The values of queue length obtained from these two software to be compared with observed queue length from field. The study also aids to conduct a model of optimization for back of queue length to decrease the value of storage length of vehicles following GA procedure.
In this study, four isolated signalized intersections were used in Erbil city, the capital of Iraqi Kurdistan Region. The values of the measured Back of Queue lengths are compared with the values obtained from Highway Capacity Software HCS2010(HCS+T7F) and Signalized and Unsignalized Intersection Design and Research (SIDRA Intersection 8) Aid Australian Road Research Board (ARRB) software.

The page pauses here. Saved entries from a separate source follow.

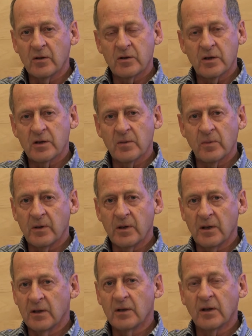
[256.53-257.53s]
There's just
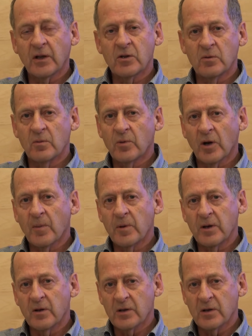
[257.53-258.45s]
simply intellectual property.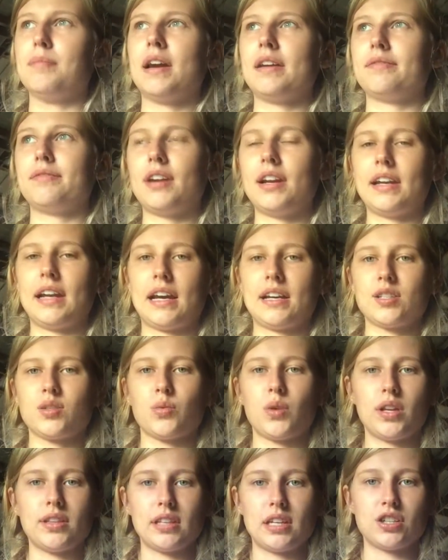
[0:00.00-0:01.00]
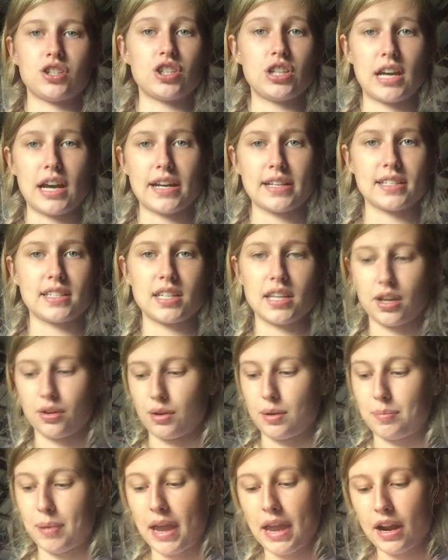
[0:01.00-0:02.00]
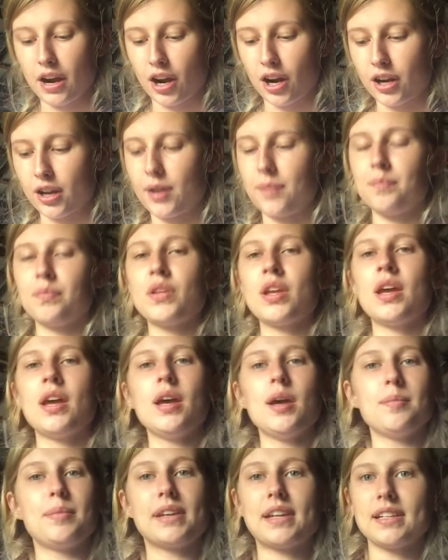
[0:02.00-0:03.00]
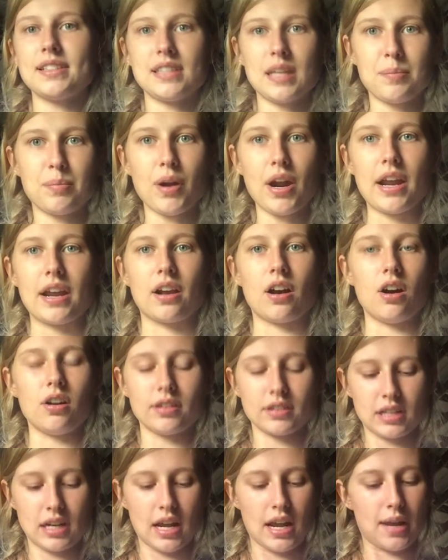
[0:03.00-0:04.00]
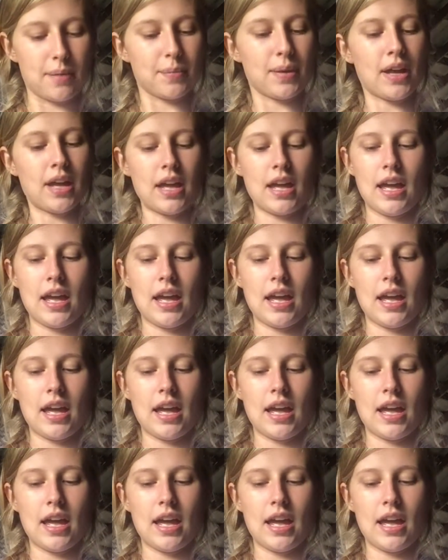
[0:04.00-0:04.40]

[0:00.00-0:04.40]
My friend has one that she has to get repaired because they break all the time.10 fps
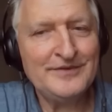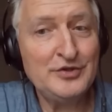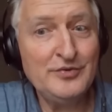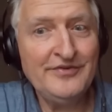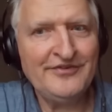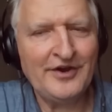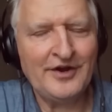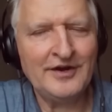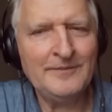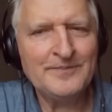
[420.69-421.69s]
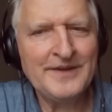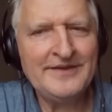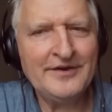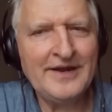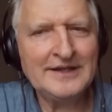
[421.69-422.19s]
youths are,
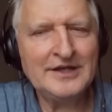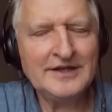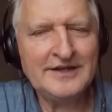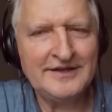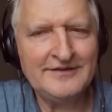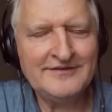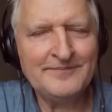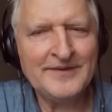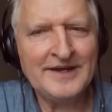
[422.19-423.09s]
and they're not little kids.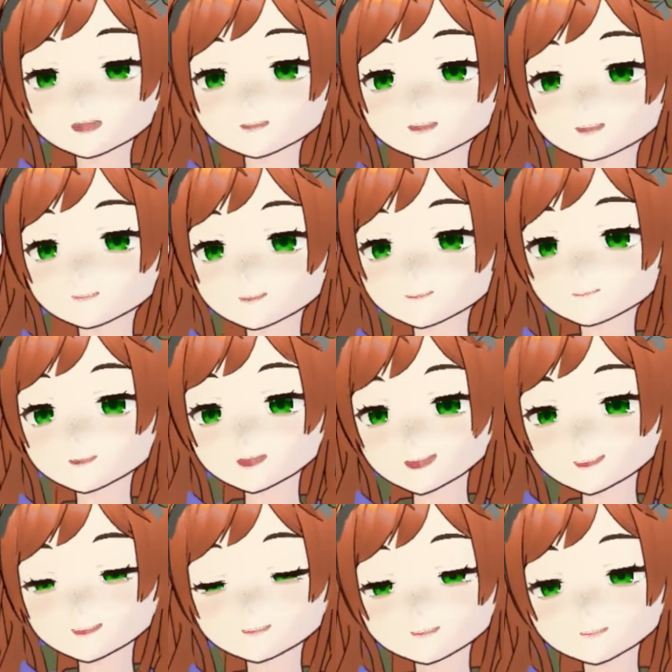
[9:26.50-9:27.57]
please uh,
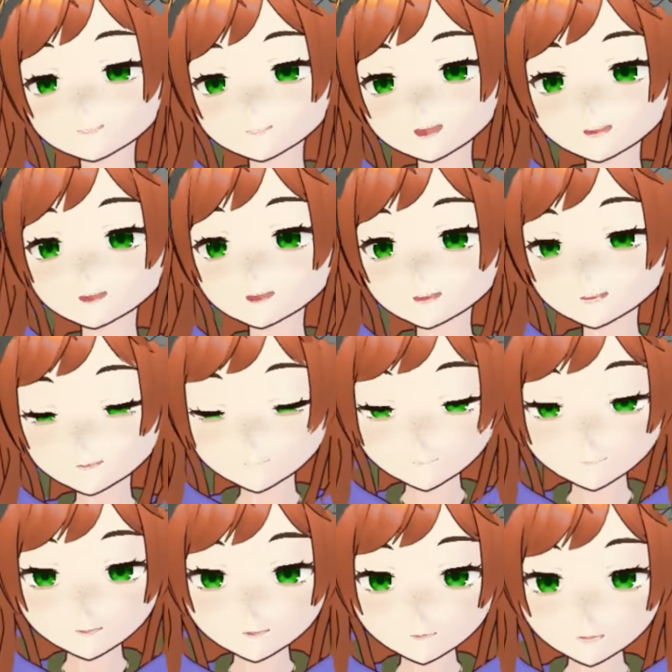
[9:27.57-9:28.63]
like, share,
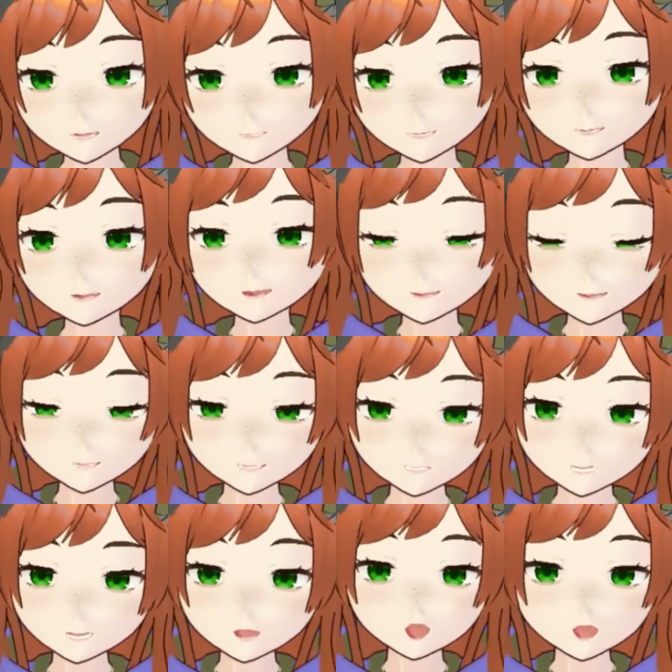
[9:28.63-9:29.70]
subscribe to this video, to
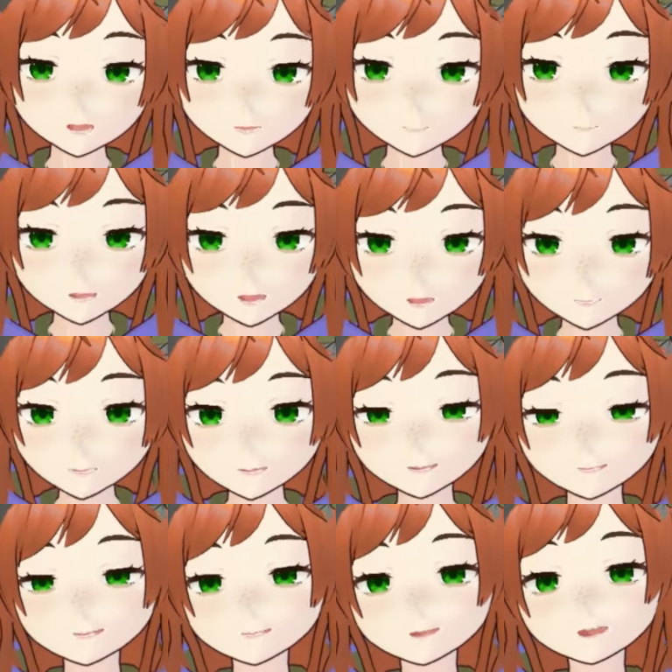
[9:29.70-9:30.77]
this channel if you like
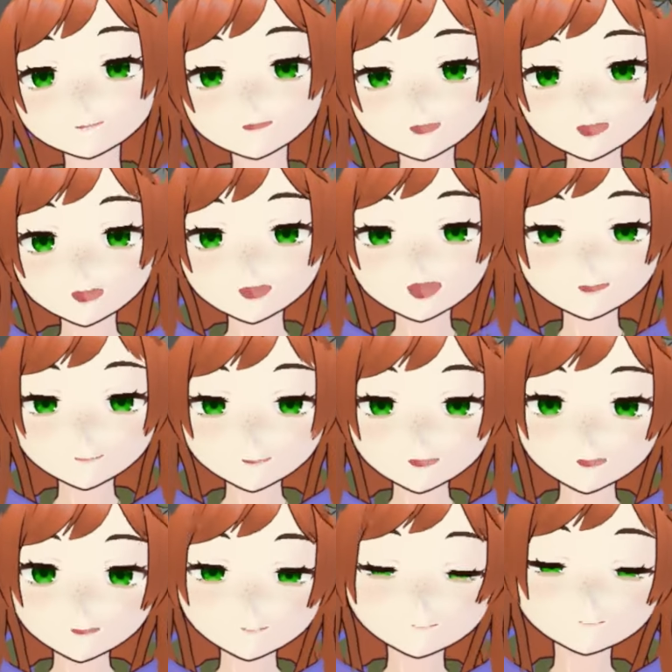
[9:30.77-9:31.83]
this kind of content.
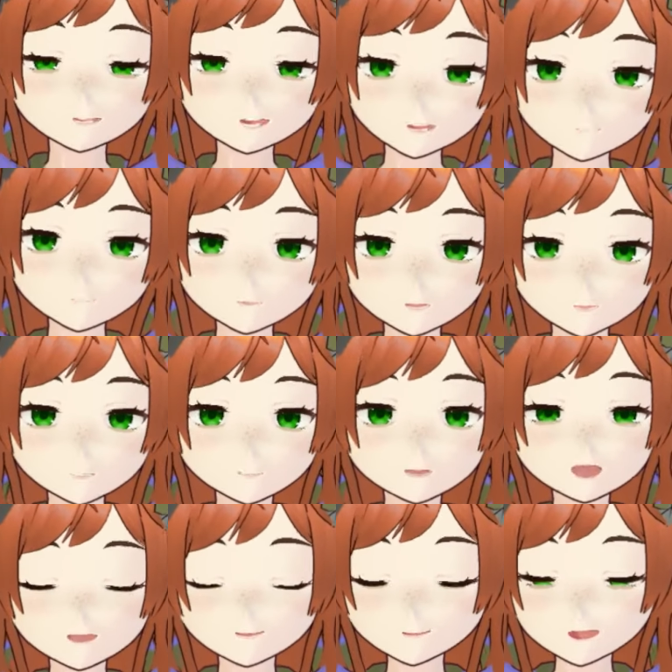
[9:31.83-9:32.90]
I think it's very important.
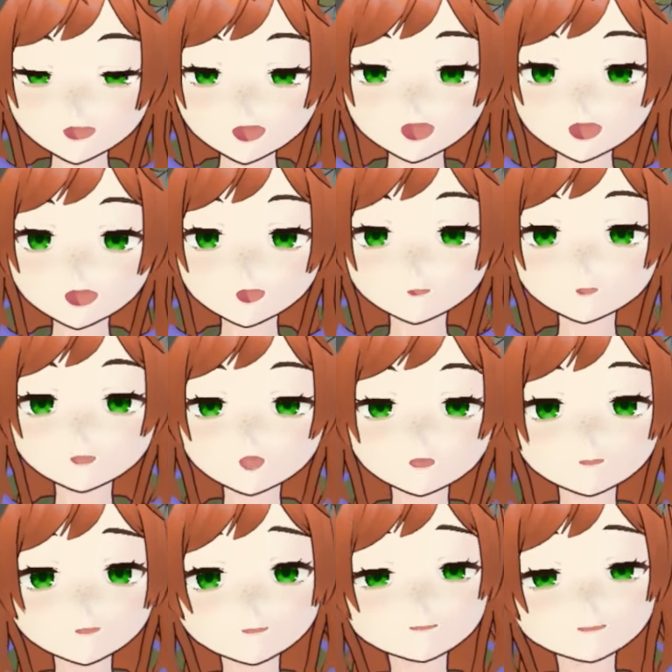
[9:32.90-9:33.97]
And I'll talk to you all
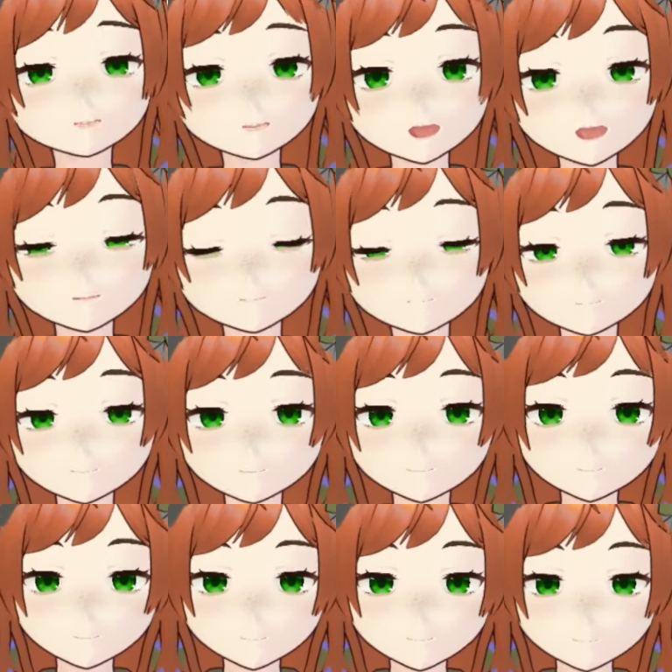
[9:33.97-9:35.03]
in the next one.
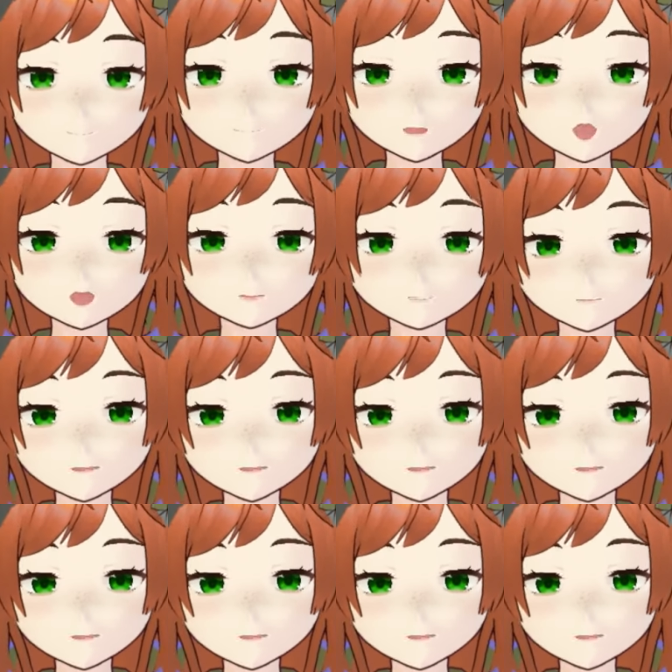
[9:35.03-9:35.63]
Long live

The results of regression analysis showed that SIDRA Intersection 8 Back of Queue model with adjusted R2 0.8465 have a stronger relationship with the field measured Back of the Queue for linear relationship compered to HCS2010 Back of Queue model. Furthermore, the study tends to optimize the signalized intersections under study using HCS2010 and SIDRA Intersection 8 software based on the Genetic Algorithm (GA) to minimize the Back of Queue length. The percent of average reduction in HCS2010 and SIDRA Intersection 8 Back of Queue models are 36% and 29%, respectively. The main objective to optimize the timing plan was to minimize the average storage Queue length at signalized intersections that follow the Highway Capacity Manual (TRB 2010) procedure for Queue length calculation. Moreover, 95th and 98th values of the percentiles were chosen to estimate the expectancy of upstream lane blockage and the expectancy of short lane overflow that was related to the Back of the Queue percentile.
The improvement of vehicle storage for upstream lanes was conducted by the two software systems mentioned before. The results showed significant improvement in performance of the intersections under study with reduction of queue length.